Although not the first book which was issued from his press, for a completely edited prayer-book and a Hebrew grammar had been published in 1627, _The Conciliator_ was the first work that attracted the attention of the learned world to the Amsterdam Rabbi. Manasseh had the advantage of literary connections of his own, through his wife, who was a great-granddaughter of Abarbanel--that same Isaac Abarbanel, the scholar and patriot, who in 1490 headed the deputation to Ferdinand and Isabella, which was so dramatically cut short by Torquemada.

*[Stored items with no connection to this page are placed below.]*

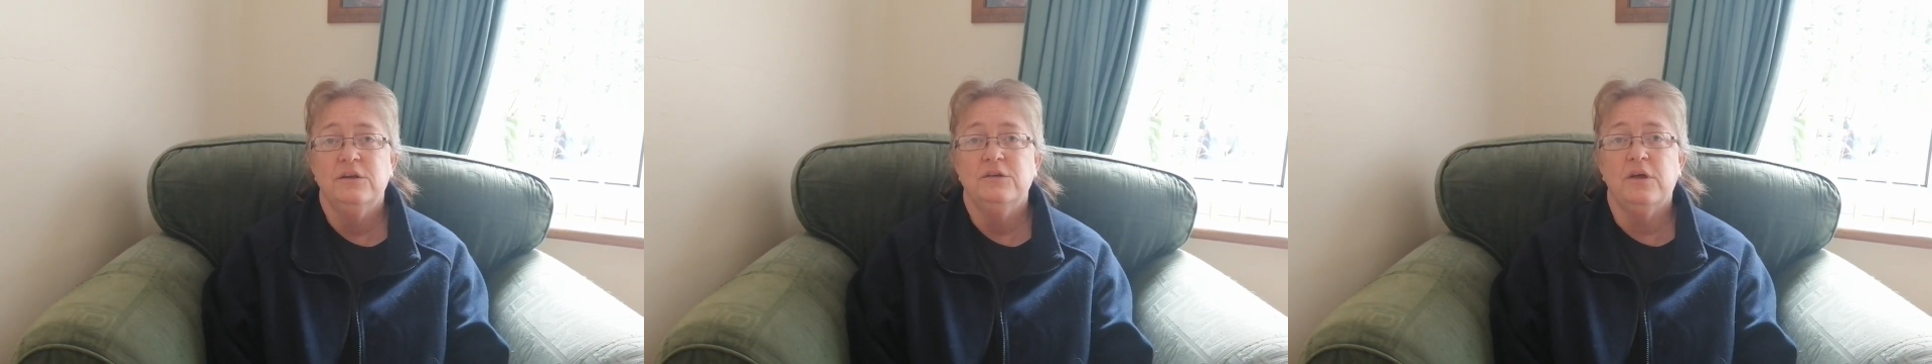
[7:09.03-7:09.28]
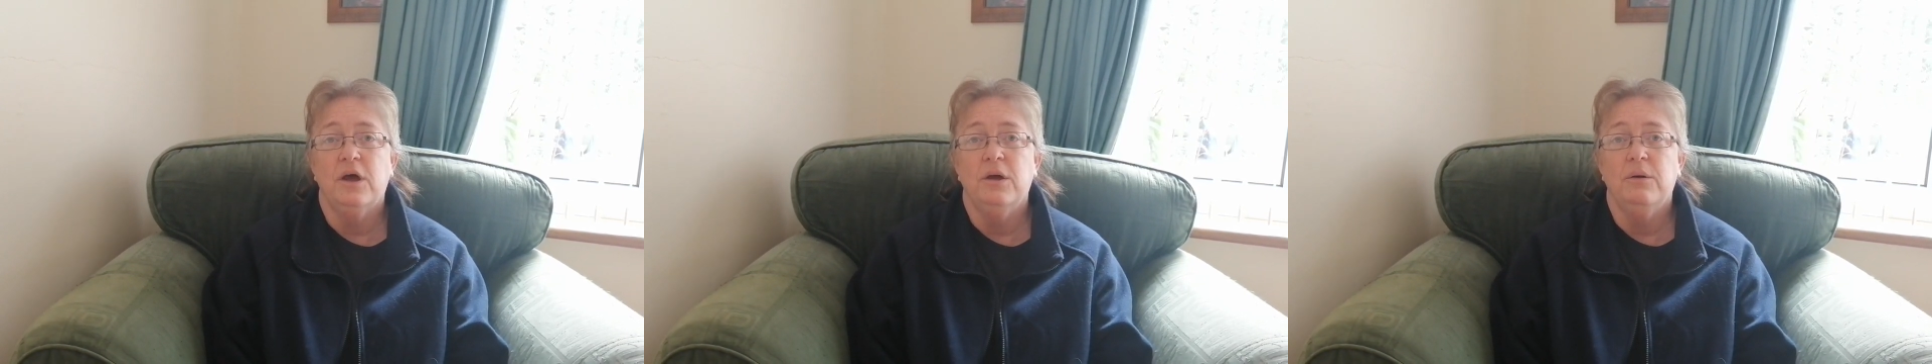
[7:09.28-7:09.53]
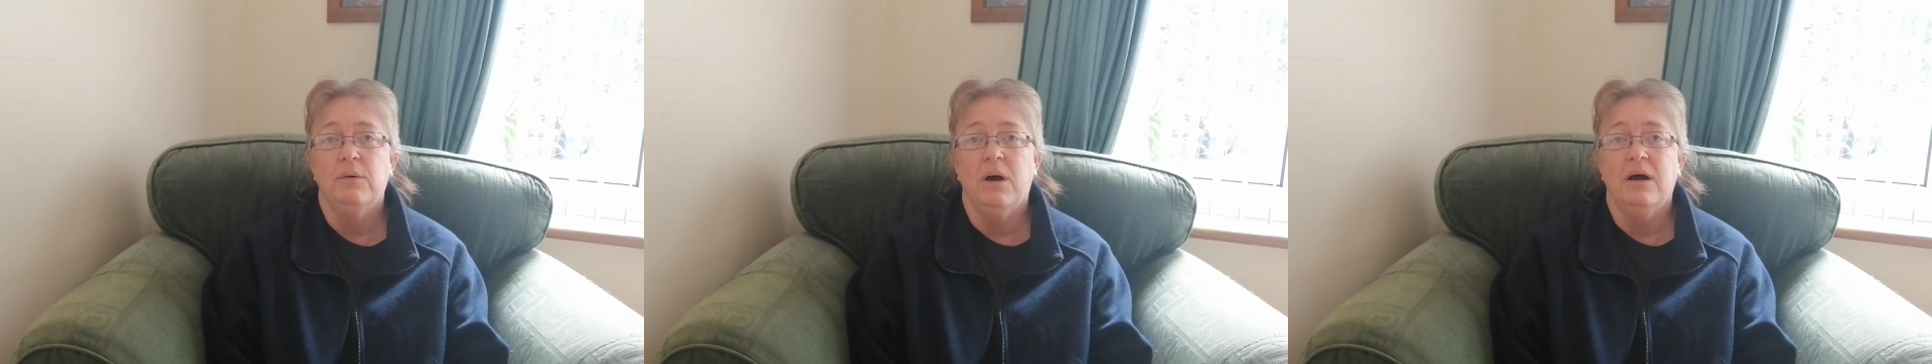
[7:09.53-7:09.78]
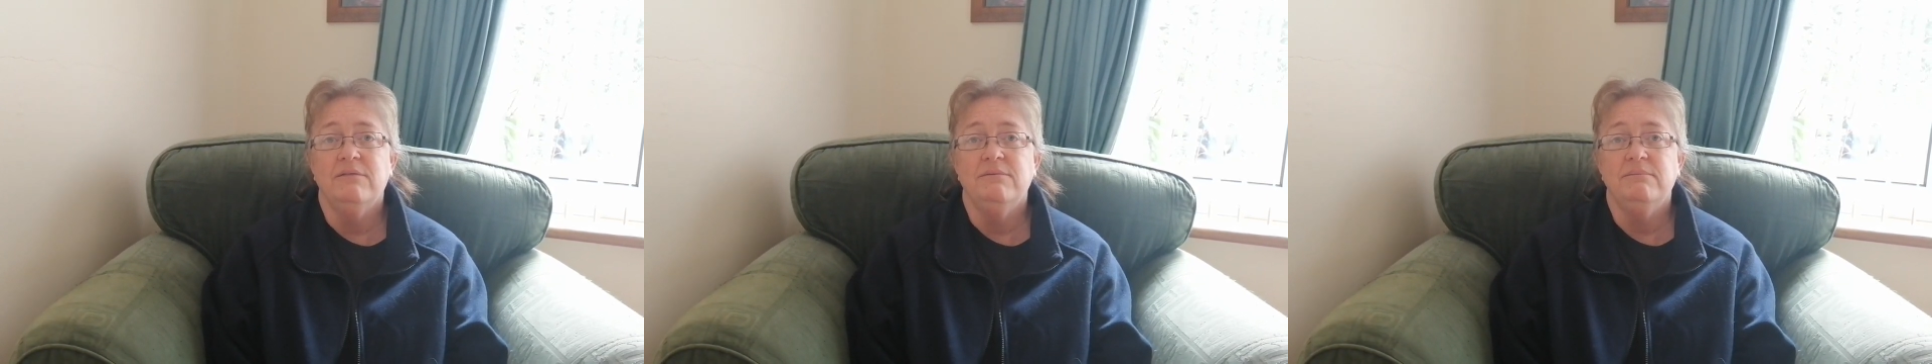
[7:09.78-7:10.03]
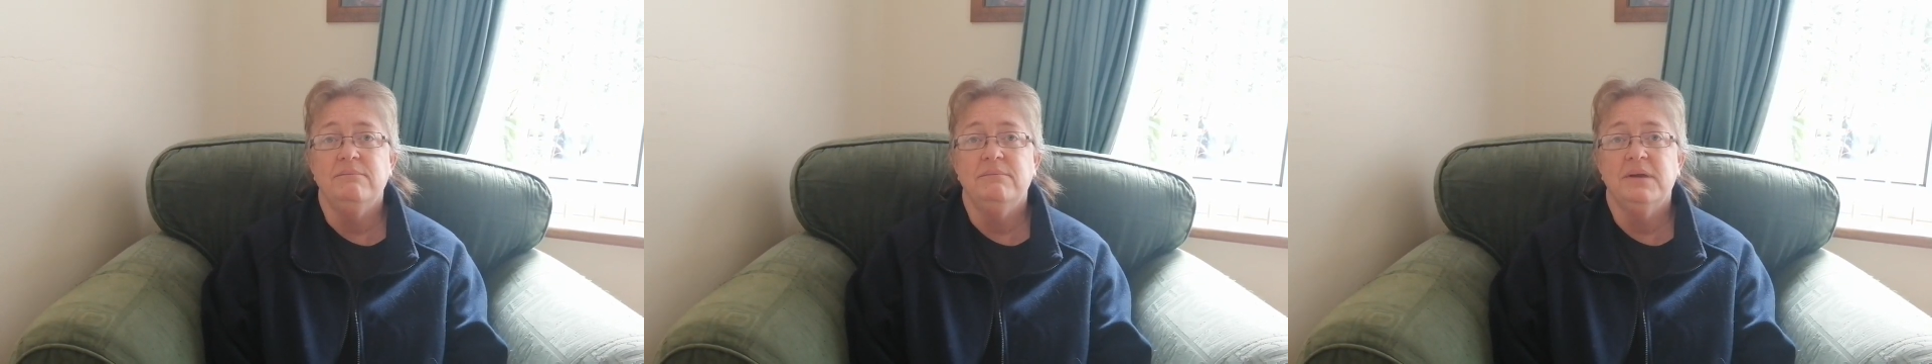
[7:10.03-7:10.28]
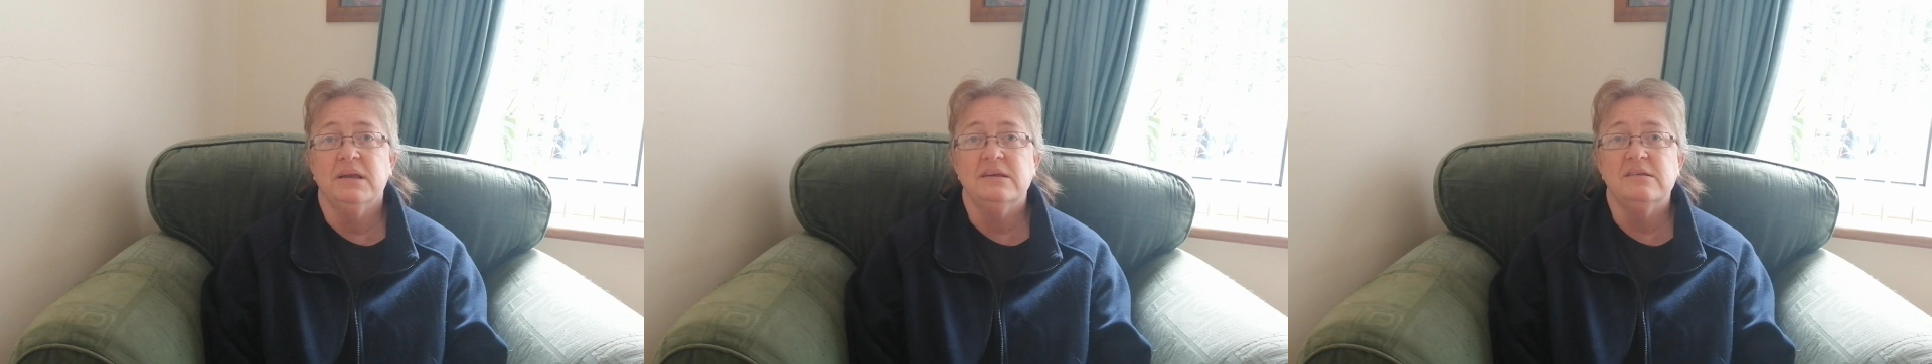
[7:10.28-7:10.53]
So I'm
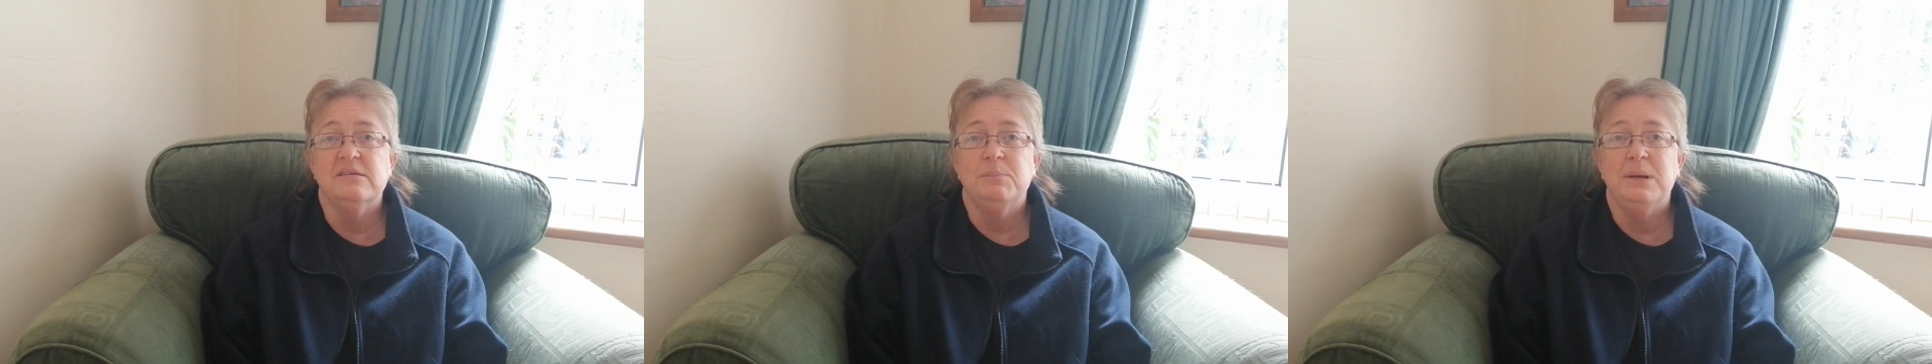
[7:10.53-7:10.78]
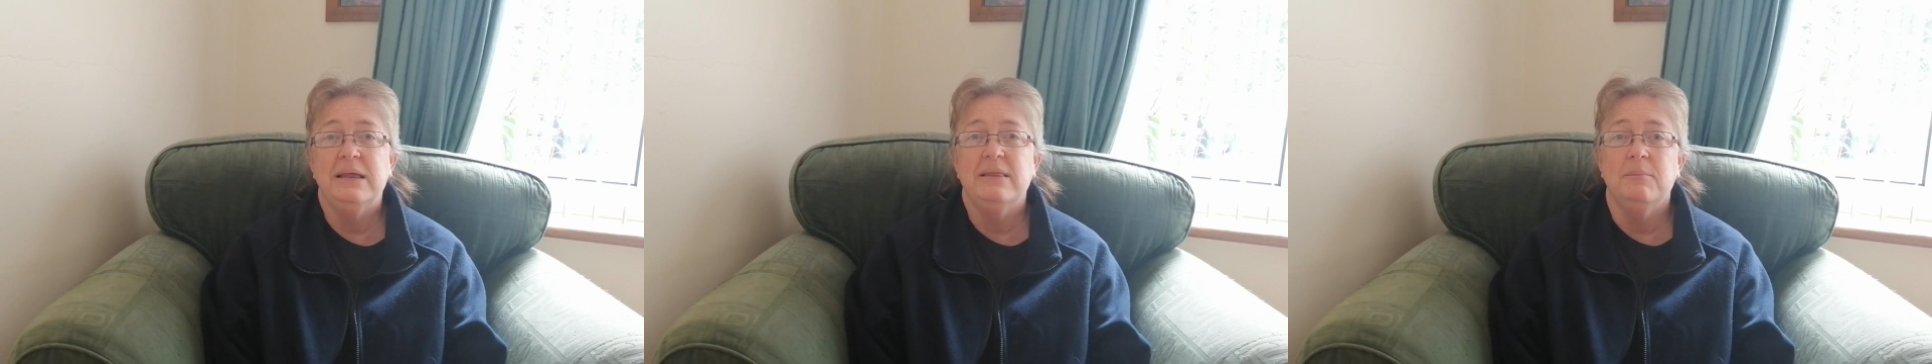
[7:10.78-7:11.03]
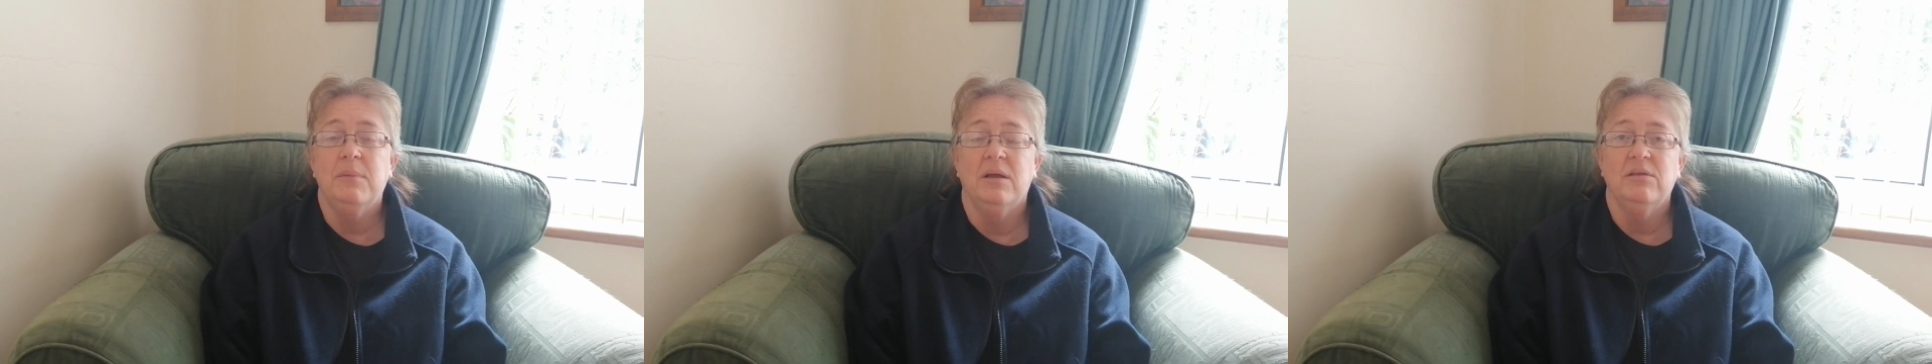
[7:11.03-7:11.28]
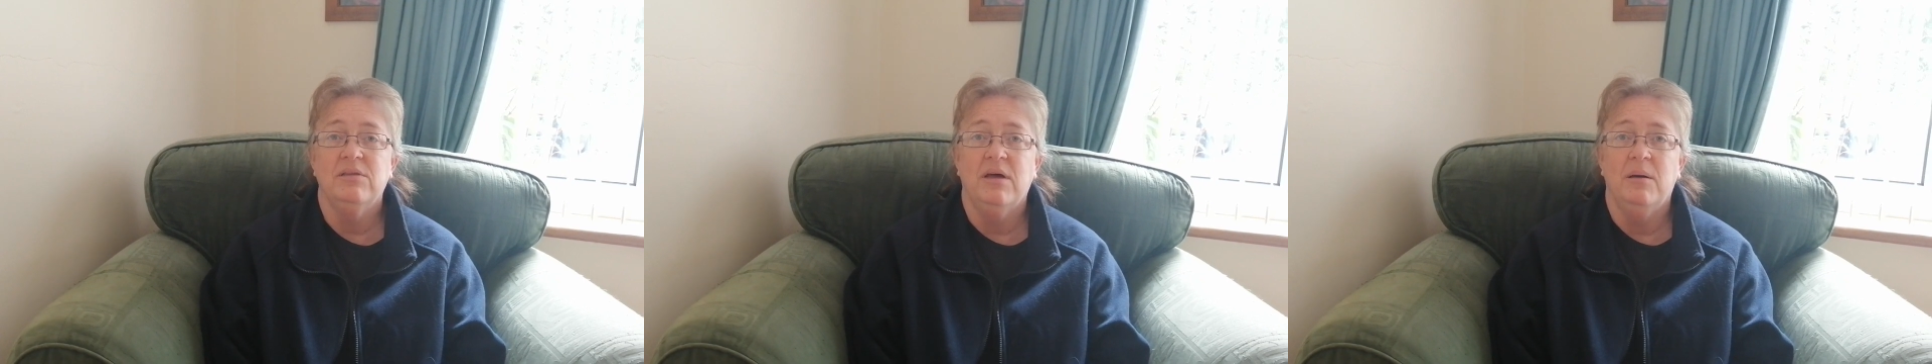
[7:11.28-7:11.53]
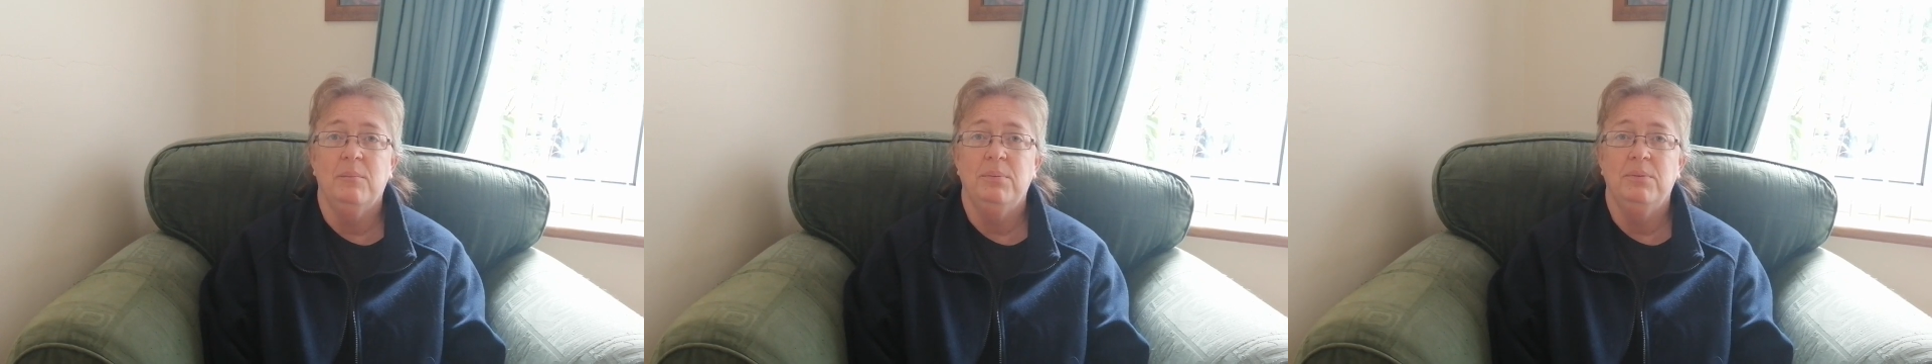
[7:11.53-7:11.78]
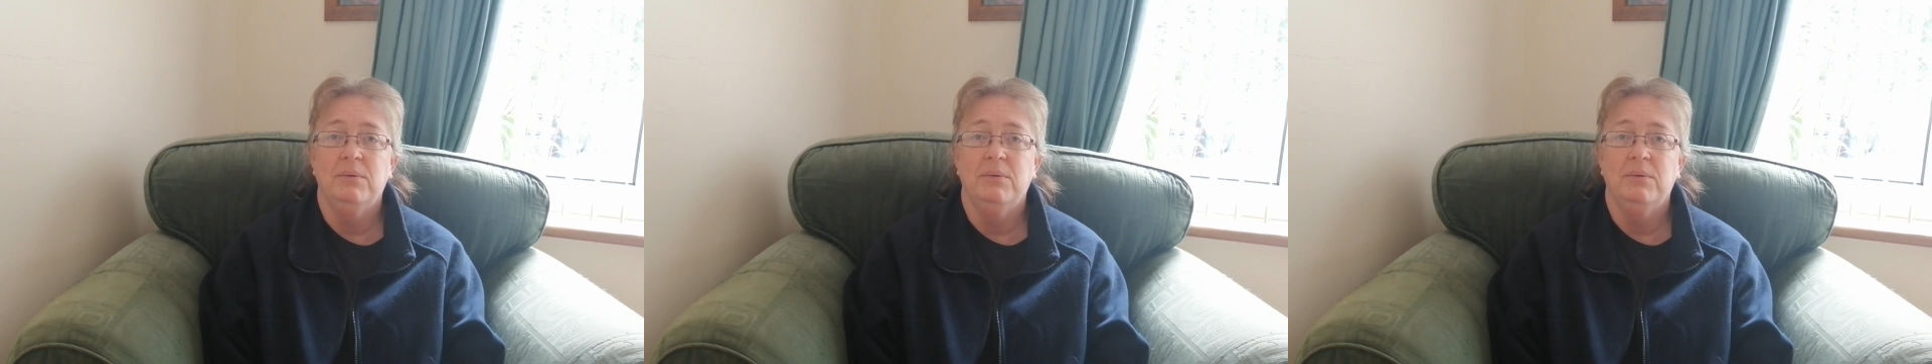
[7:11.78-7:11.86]
going to split the month up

Like _The Conciliator_, all Manasseh’s subsequent literary ventures met with ready appreciation, but with more appreciation, it would seem, than solid result, for his means appear to have been always insufficient for his modest wants, and in 1640 we find him seriously contemplating emigration to Brazil on a trading venture. Two members of his congregation, which, as a body, does not seem to have acted liberally towards him, came forward, however, at this crisis in his affairs, and conferred a benefit all round by establishing a college and appointing Manasseh the principal, with an adequate salary. This ready use of some portion of their wealth has made the brothers Pereira more distinguished than for its possession. Still, it must not be inferred that Manasseh had been, up to this date, a friendless, if a somewhat impecunious, student, only that, as is rather perhaps the wont of poor prophets in their own country, his admirers had had to come from the outer before they reached the inner circle. He had certainly achieved a European celebrity in the Republic of letters before his friends at Amsterdam had discovered much more than the fact that he printed very superior prayer-books. He had won over, amongst others, the prejudiced author of the _Law of Nations_, to own him, a Jew, for a familiar friend, before some of the wealthier heads of his own congregation had claimed a like privilege; and Grotius, then Swedish ambassador at Paris, was actually writing to him, and proffering friendly services, at the very time that the Amsterdam congregation were calmly receiving his enforced farewells. There was something, perhaps, of irony in the situation, but Manasseh, like Maimonides, had no littleness of disposition, no inflammable self-love quick to take fire; he loved his people truly enough to understand them and to make allowances, had even, perhaps, some humorous perception of the national obtuseness to native talent when unarrayed in purple and fine linen, or until duly recognised by the wearers of such.